Mi sono reso conto che prima sapevo molto di Los Alamos e dei fisici ma molto poco di Hiroshima e Nagasaki, che avevo visto decine di immagini dei B-29 in cielo e delle città rase al suolo, ma pochissime delle persone, dei cadaveri e dei sopravvissuti, dei malati di leucemia, dei cheloidi sfiguranti. Il racconto occidentale delle bombe A, con poche eccezioni, era stato bonificato prima del mio arrivo, escludendo il più possibile le vittime e la loro individualità, accorpandole nelle almeno centomila morti dirette e nelle incalcolabili morti successive – numeri che fornivano un’idea di magnitudine ma non trasmettevano il dolore. Perché era stato fatto? Perché ci sentissimo meno responsabili? Non lo so, ma tant’è. Sulla schermata di Zoom, Terumi Tanaka mi stava raccontando le bombe atomiche per la prima volta.

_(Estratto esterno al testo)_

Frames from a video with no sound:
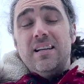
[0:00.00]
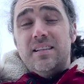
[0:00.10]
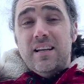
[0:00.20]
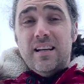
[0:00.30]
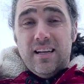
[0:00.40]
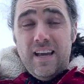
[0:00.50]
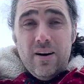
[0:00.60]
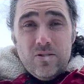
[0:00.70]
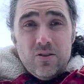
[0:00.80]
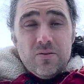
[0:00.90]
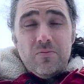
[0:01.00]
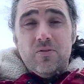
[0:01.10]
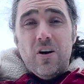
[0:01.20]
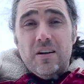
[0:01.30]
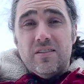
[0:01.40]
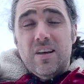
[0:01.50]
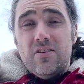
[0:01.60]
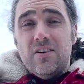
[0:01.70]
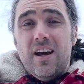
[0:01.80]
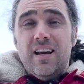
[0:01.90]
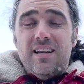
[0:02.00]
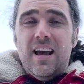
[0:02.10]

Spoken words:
did encounter some frost the other night,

Non mi stupisce che alla notizia del Nobel uno dei presidenti di Nihon Hidankyo insieme a lui, Toshiyuki Mimaki, abbia fatto riferimento ai bambini uccisi a Gaza dai bombardamenti israeliani. Quel genere di distruzione totale, i bambini bianchi di polvere: tutto questo non può non risvegliare memorie strazianti negli hibakusha. Anche nel caso di Gaza, poi, le vittime sono spesso un aggregato numerico, le bombe trattate come se «cadessero dal cielo» ineluttabilmente.

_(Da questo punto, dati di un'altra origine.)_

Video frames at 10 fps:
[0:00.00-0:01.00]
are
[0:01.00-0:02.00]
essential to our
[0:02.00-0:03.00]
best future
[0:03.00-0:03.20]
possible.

Anche Robert Oppenheimer, dopo Hiroshima, si rifugiò in un’analogia divina, nel suo caso di stampo vedico, simile a quella della morte che cade dal cielo: «Adesso sono diventato Morte, il distruttore di mondi» eccetera. Un’immagine efficace ma menzognera, perché la bomba A non aveva nulla di divino, era umana, profondamente umana. Forse era l’atto che staccava irrimediabilmente l’uomo da ciò che aveva prodotto, perfino da sé stesso, ma restava umana, com’è umana oggi. Il Nobel per la pace alle voci infaticabili di Nihon Hidankyo ce lo ricorda: la bomba A è umana, la volontà di produrre bombe di ogni tipo e poi di sganciarle è umana, e la provenienza delle bombe è specifica, sempre. Lo era a Hiroshima e Nagasaki, lo è a Gaza.

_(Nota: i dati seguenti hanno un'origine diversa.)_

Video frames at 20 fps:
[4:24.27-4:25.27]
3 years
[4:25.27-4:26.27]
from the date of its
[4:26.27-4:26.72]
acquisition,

«Non c’è nulla di più caratteristico di noi, uomini di oggi, quanto l’incapacità della nostra anima di rimanere up to date» scriveva Günther Anders nelle riflessioni più importanti che siano state fatte attorno alle bombe nucleari. Valeva alla fine del Novecento e continua a valere. Anzi, mi sembra che solo i sopravvissuti, con i loro racconti e tutti i dettagli che contengono, ci permettano di rimanere «up to date» in un mondo così, e che solo riascoltarli ancora e ancora possa impedire alla nostra anima di non scollarsi del tutto dal contesto.
Ma ormai gli hibakusha sono anziani, fra poco perderemo anche l’ultimo di loro. Avverrà nel silenzio e nella distrazione generale, ma si tratterà di un cambiamento epocale. In un attimo avremo perso tutti i dettagli rivelatori che non conosciamo, e avremo perso qualcosa di ancora più prezioso – uno sguardo su noi stessi, un freno. Il Nobel per la Pace a Nihon Hidankyo è uno dei molti modi di prepararsi a quel momento. Ma ne servono tanti, ovunque, collettivi e istituzionali e individuali. Servono la letteratura e il cinema e le altri arti, perché l’Era Atomica non vada avanti dentro una memoria ferma.